Luke Skywalker is not just a character in a series of films to David Golden, an English teacher and football coach at Hazel Green High School. The Jedi knight is an epic hero, whose rise, fall and redemption are part of a story rife with classic archetypes we all know through our collective unconscious as described by the psychologist Carl Jung.There's plenty more at the above link.Seriously.
Each semester, Golden's ninth-grade students watch the original trilogy of the Star Wars movies, with Golden pointing out the situational, character and symbolic archetypes as well as literary elements.
n the cave scene in "Return of the Jedi," Luke faces off against Darth Vader (which means dark knight in German, Golden told his students).
"It's foggy, dense," Golden said, pausing the scene. "What's the main color?" Gray, his students said. That's symbolic for confusion, which is what Luke feels at this point as he tries to learn to control "the Force."
The cave itself is also symbolic - "think back to 'Tom Sawyer,' Golden said - a place where the character undergoes change, emerging a different person than the one who went in.
It's also where Luke first sees that his connection to Darth Vader is more than just as an enemy.
"What literary element is that," Golden said before resuming the DVD. "Foreshadowing."
Ninth-graders study the epic, which usually means reading Homer's "The Odyssey." Golden, however, "fell asleep when I studied 'The Odyssey.' I don't remember much about it."
Golden, a self-professed "Star Wars nut," first got the idea of teaching the epic through Star Wars at a seminar at Western Kentucky University. He was teaching in Tennessee at the time, and attended a program to certify him as advanced placement English teacher...
Stuff like this, I gotta love! Years ago when we were co-workers at TheForce.net, head editor Josh Griffin and I would talk a lot about the educational opportunities represented by the Star Wars movies. And how we should be "playing these to the hilt" (as Josh put it) so far as relating lessons go. I know Josh does stuff like that with his ministry and last week while filling-in as a teacher for a middle school English class studying Greek mythology, I got to "tie in" how George Lucas was inspired to use the divine parentage of Perseus and Hercules when it came time to delving into Anakin's origins.

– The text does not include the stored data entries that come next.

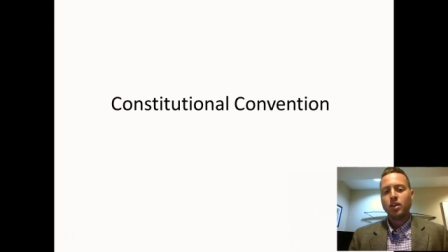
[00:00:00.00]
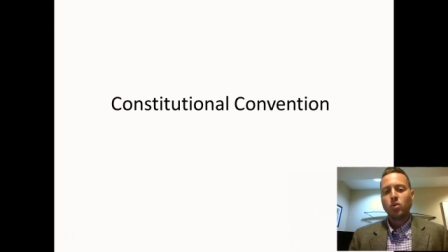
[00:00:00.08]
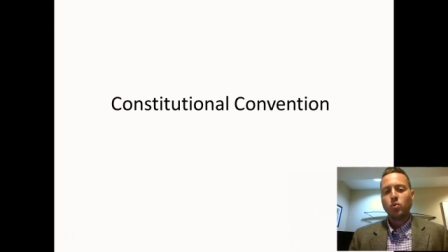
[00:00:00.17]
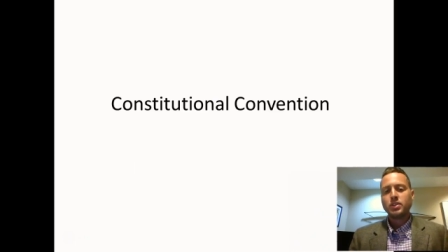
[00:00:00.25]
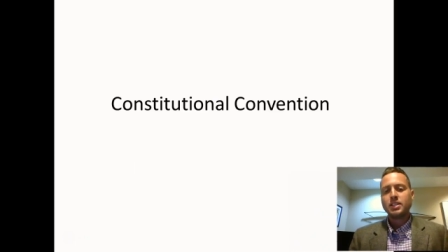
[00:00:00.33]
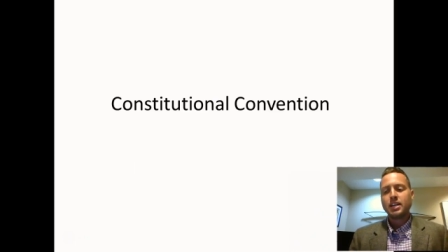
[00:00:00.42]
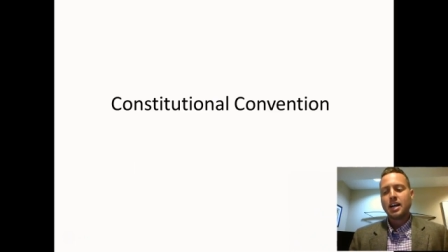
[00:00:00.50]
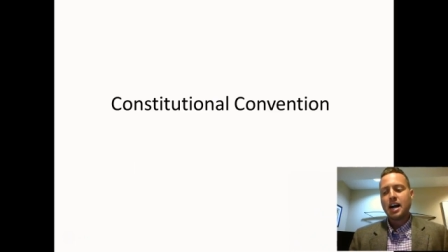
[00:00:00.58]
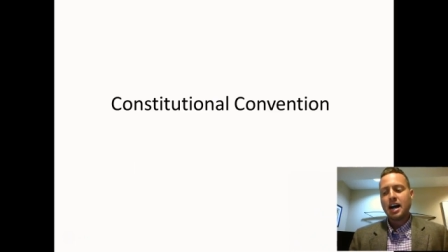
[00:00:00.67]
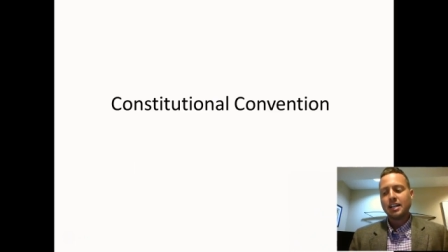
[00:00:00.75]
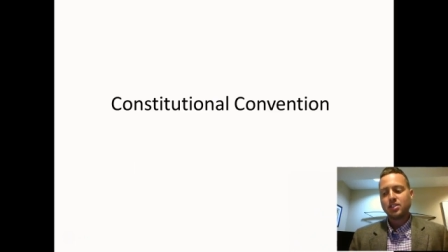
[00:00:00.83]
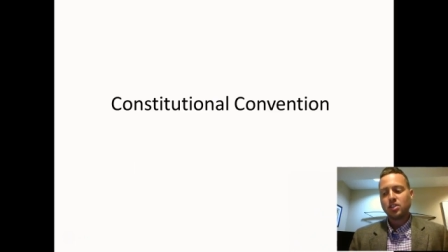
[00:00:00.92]
was the
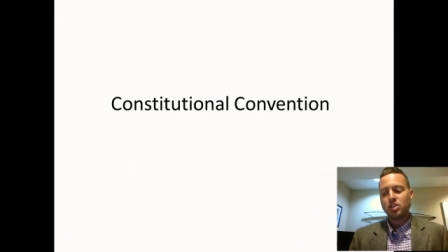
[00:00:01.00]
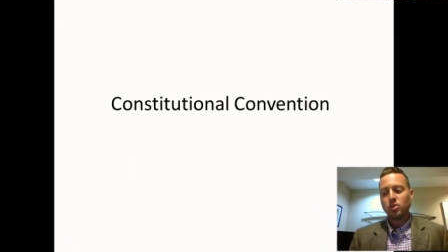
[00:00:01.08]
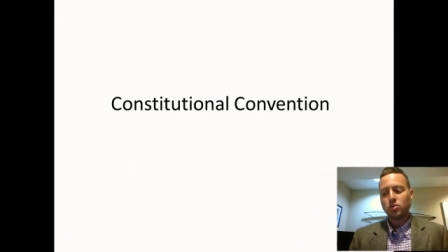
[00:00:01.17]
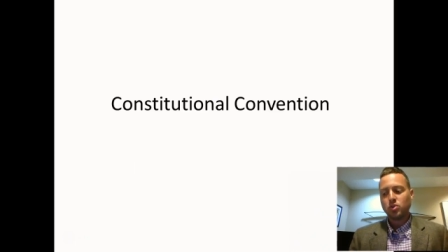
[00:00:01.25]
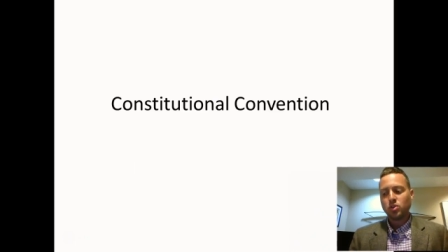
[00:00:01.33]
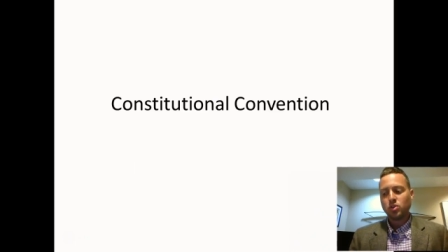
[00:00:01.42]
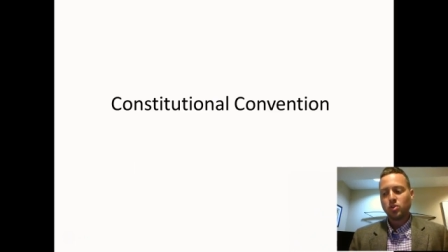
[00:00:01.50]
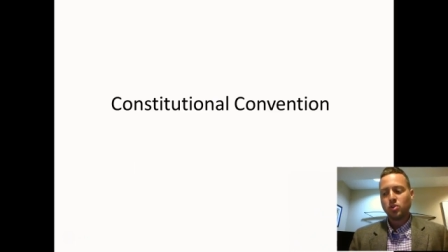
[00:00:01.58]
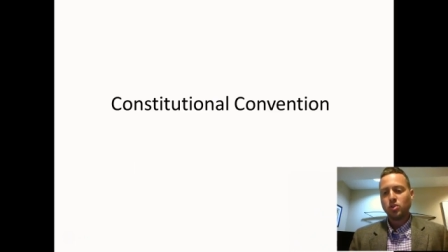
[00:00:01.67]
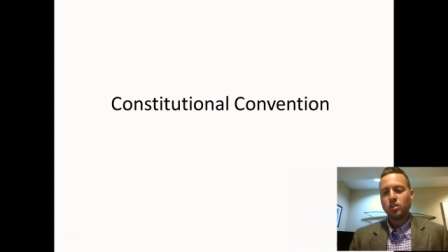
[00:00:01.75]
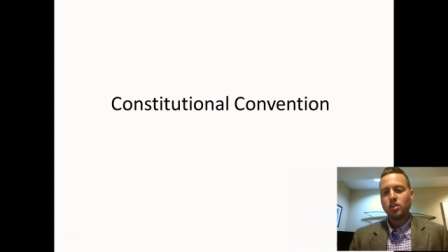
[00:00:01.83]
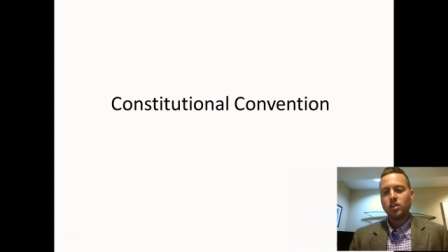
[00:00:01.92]

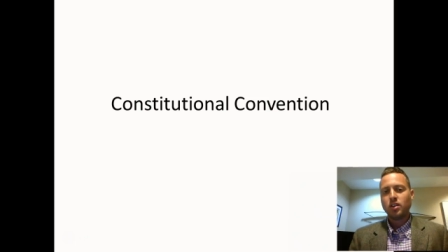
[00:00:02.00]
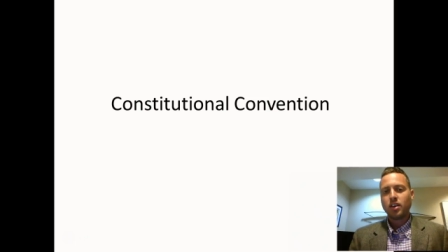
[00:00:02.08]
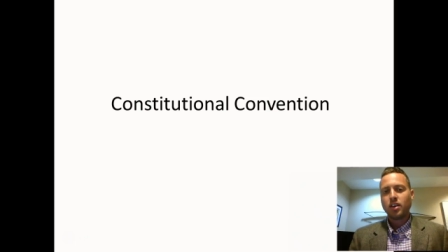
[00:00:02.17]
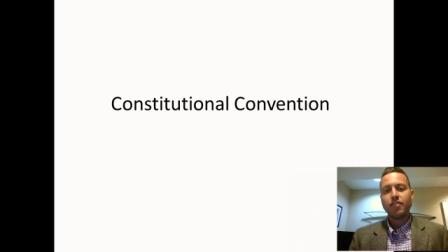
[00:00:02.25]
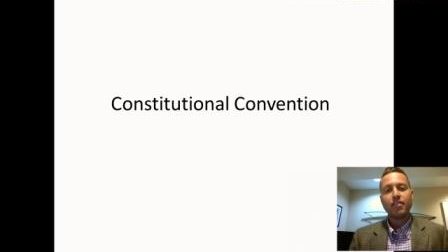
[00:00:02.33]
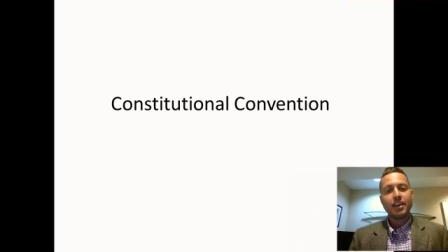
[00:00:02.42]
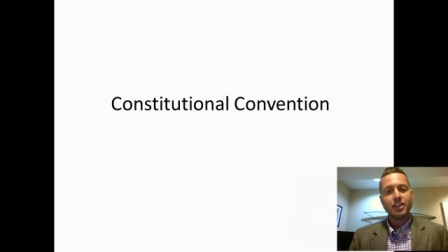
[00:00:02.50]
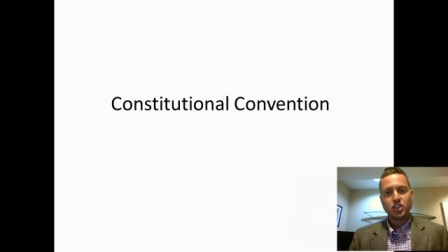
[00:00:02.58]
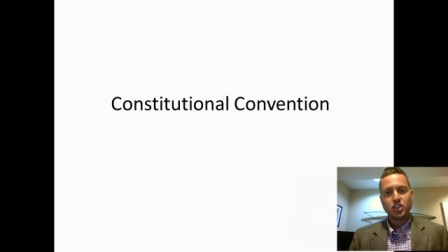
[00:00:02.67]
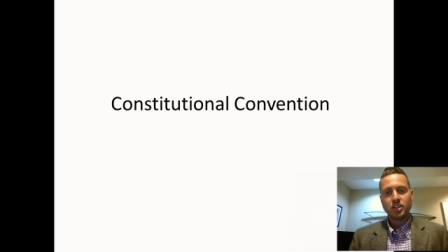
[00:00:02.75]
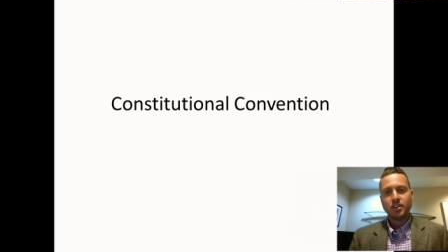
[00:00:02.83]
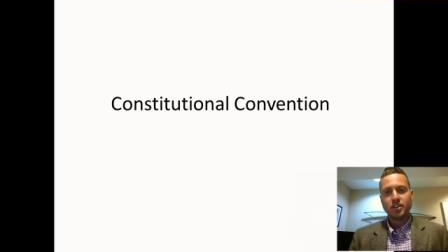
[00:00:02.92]
Constitutional
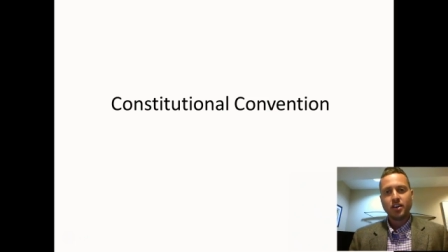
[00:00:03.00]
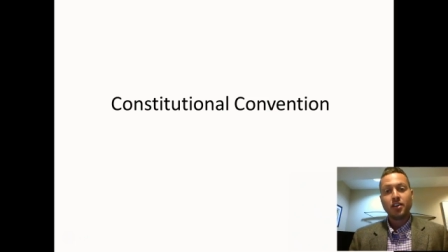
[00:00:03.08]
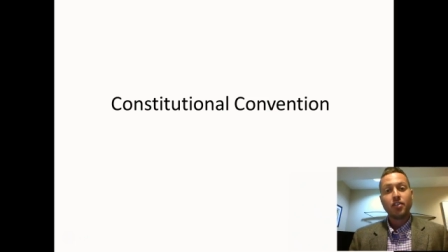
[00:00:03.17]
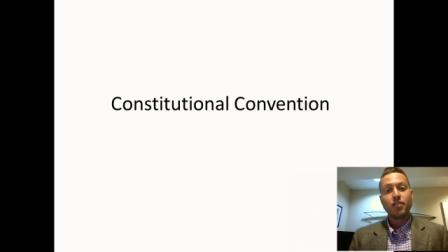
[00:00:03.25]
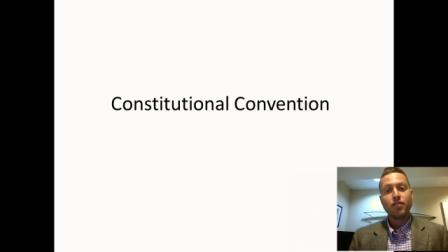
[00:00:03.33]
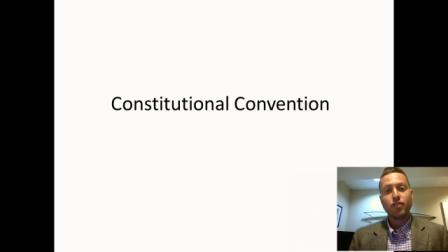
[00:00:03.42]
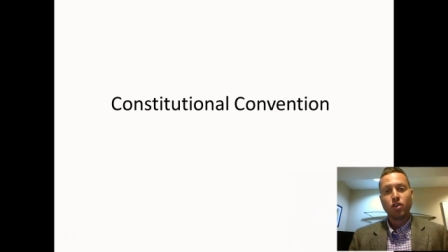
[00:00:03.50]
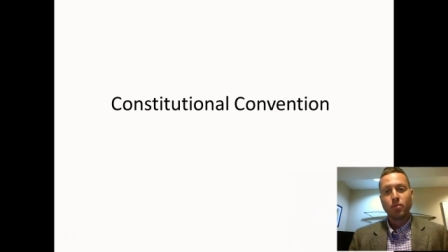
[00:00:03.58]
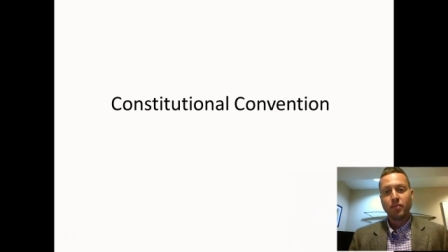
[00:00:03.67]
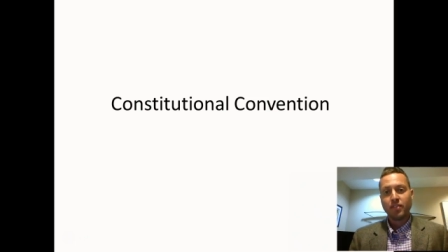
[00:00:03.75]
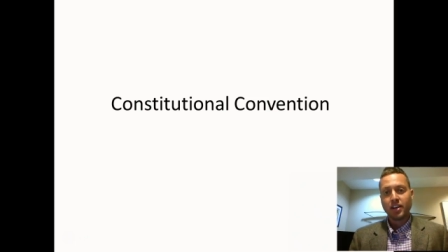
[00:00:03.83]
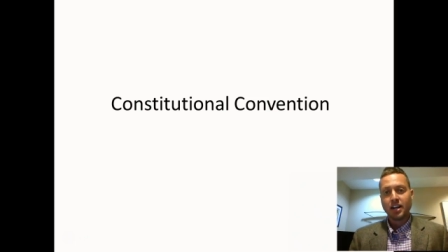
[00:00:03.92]
Convention under the
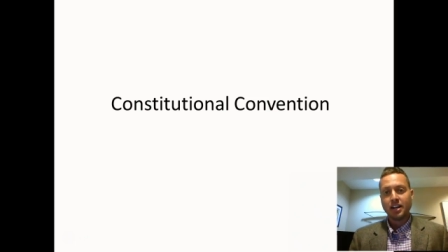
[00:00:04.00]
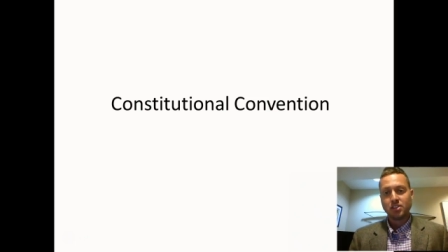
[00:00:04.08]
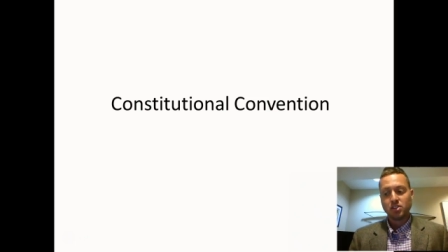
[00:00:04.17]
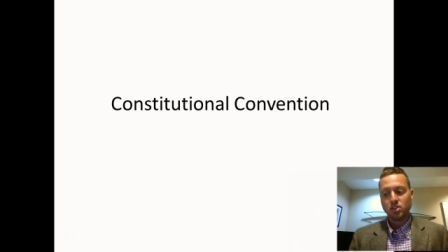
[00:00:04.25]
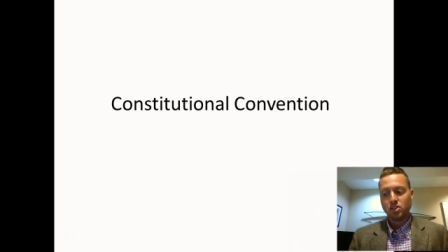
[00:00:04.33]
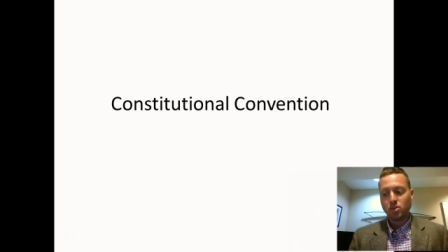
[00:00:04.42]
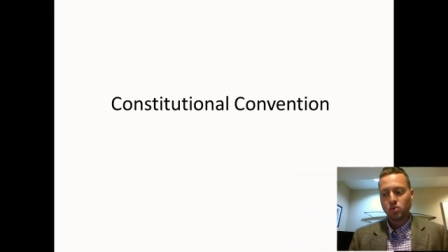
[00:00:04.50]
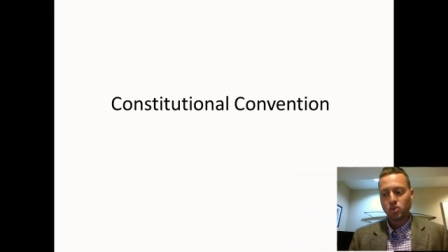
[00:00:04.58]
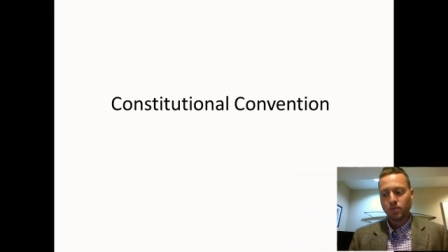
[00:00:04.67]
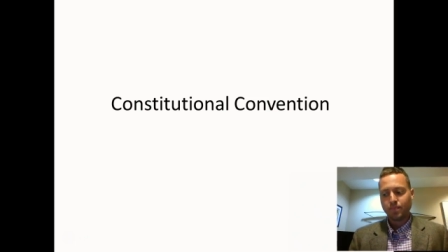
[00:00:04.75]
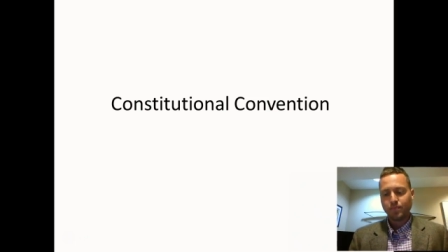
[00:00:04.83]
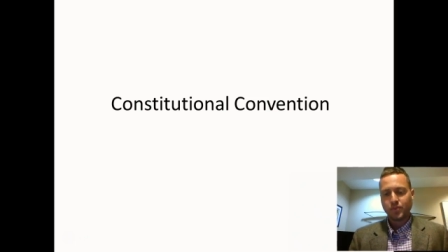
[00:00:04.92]
form of the
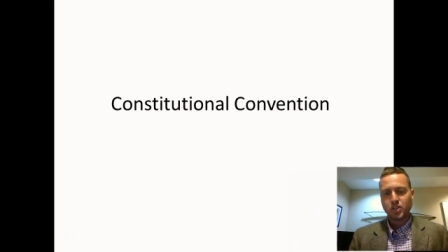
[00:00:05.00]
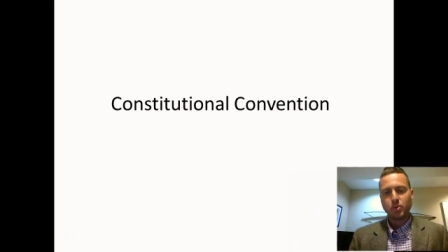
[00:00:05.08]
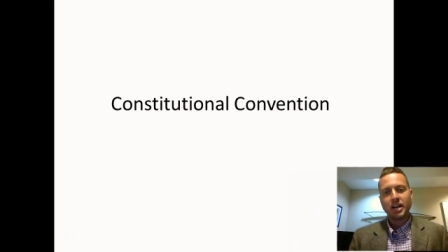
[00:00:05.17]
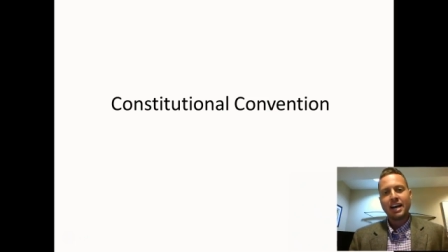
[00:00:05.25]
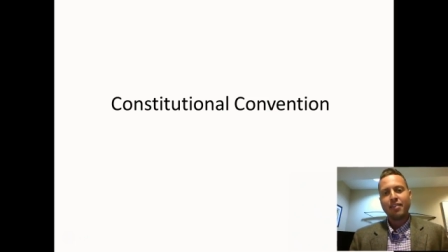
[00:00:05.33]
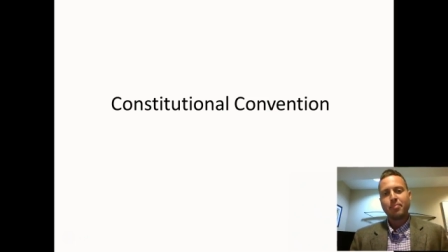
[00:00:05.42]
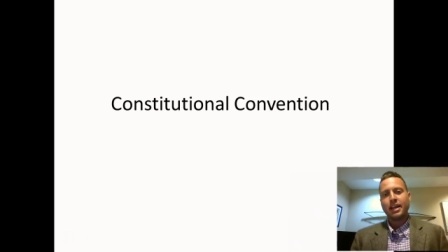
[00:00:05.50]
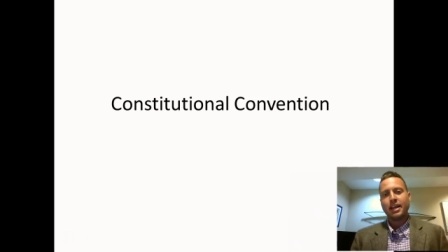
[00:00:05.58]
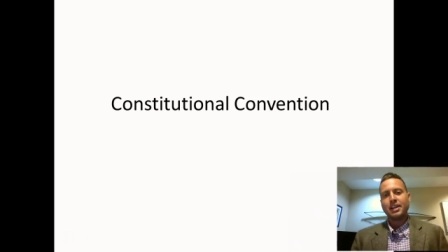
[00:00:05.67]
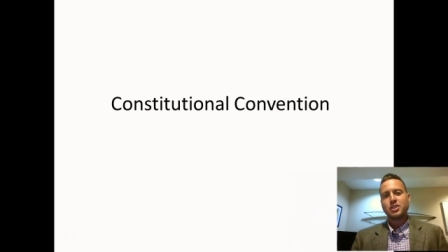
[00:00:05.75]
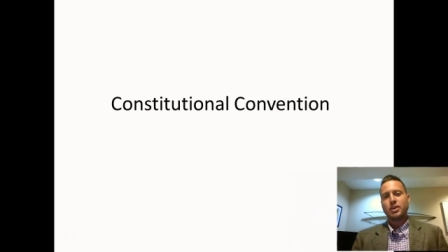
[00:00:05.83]
Constitution. So we gotta have plans,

The kids automatically lit up when I started talking about the Star Wars movies. This is something that they understand and when you relate the classic in those terms, the students can't get enough of it.
There seems to be an awful lot of stories about Star Wars and education happening lately. Maybe this is a sign that the saga, at last, is growing into its own and becoming not just recognized as classic literature but utilized as such, as well.